- [Given information]
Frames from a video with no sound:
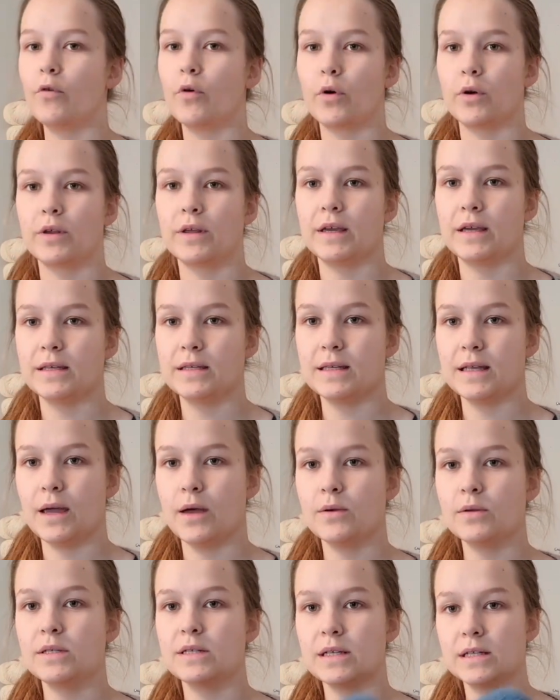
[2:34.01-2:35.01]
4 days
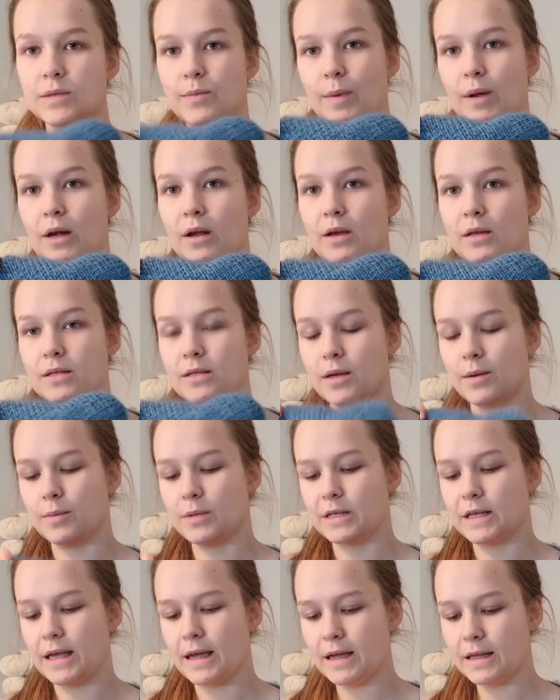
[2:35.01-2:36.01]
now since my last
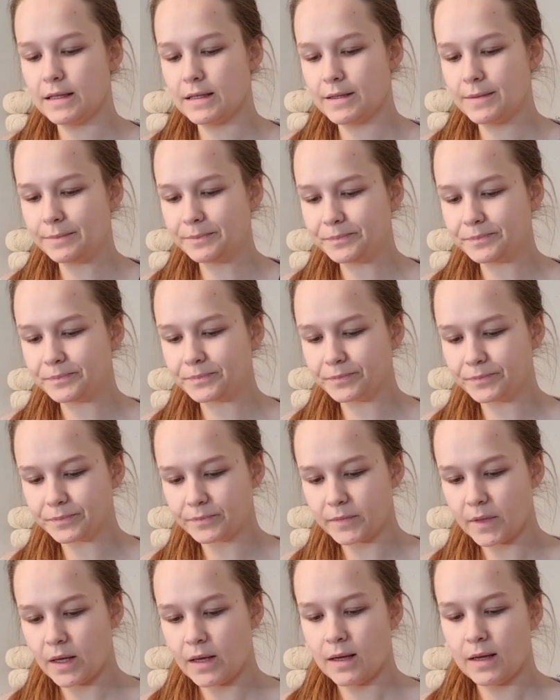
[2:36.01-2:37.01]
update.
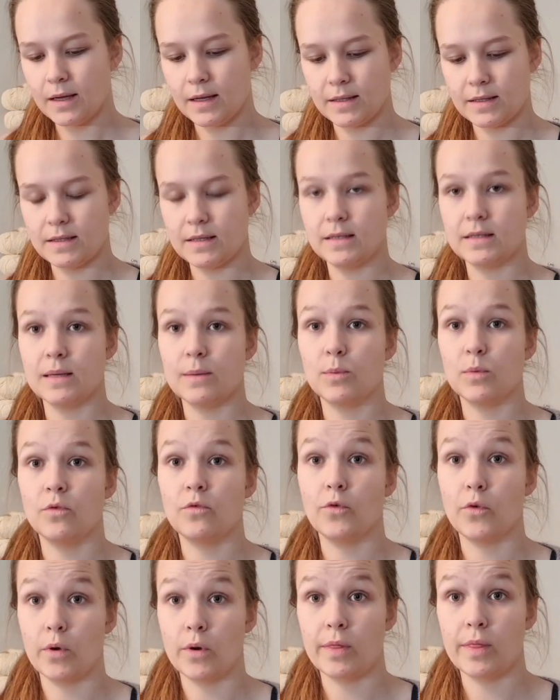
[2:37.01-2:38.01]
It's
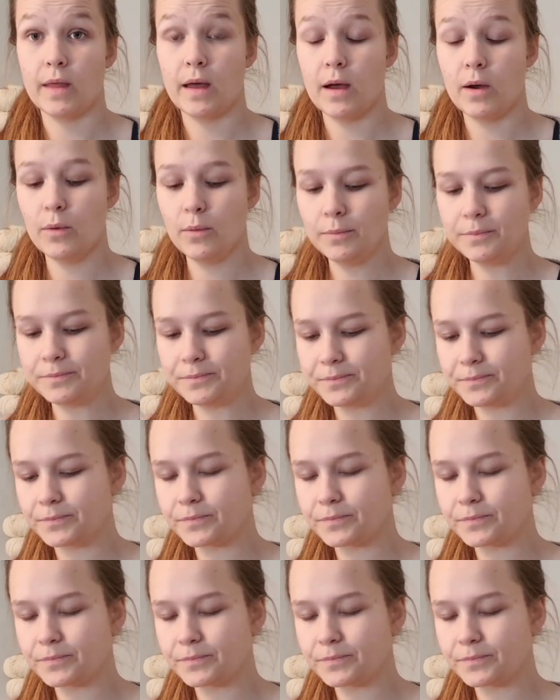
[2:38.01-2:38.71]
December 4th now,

- [Activity] When you output the entries, keep each line exactly as it is and leave out any pictures.

- [Exercise response]
Frames from a video with no sound:
[2:34.01-2:35.01]
4 days
[2:35.01-2:36.01]
now since my last
[2:36.01-2:37.01]
update.
[2:37.01-2:38.01]
It's
[2:38.01-2:38.71]
December 4th now,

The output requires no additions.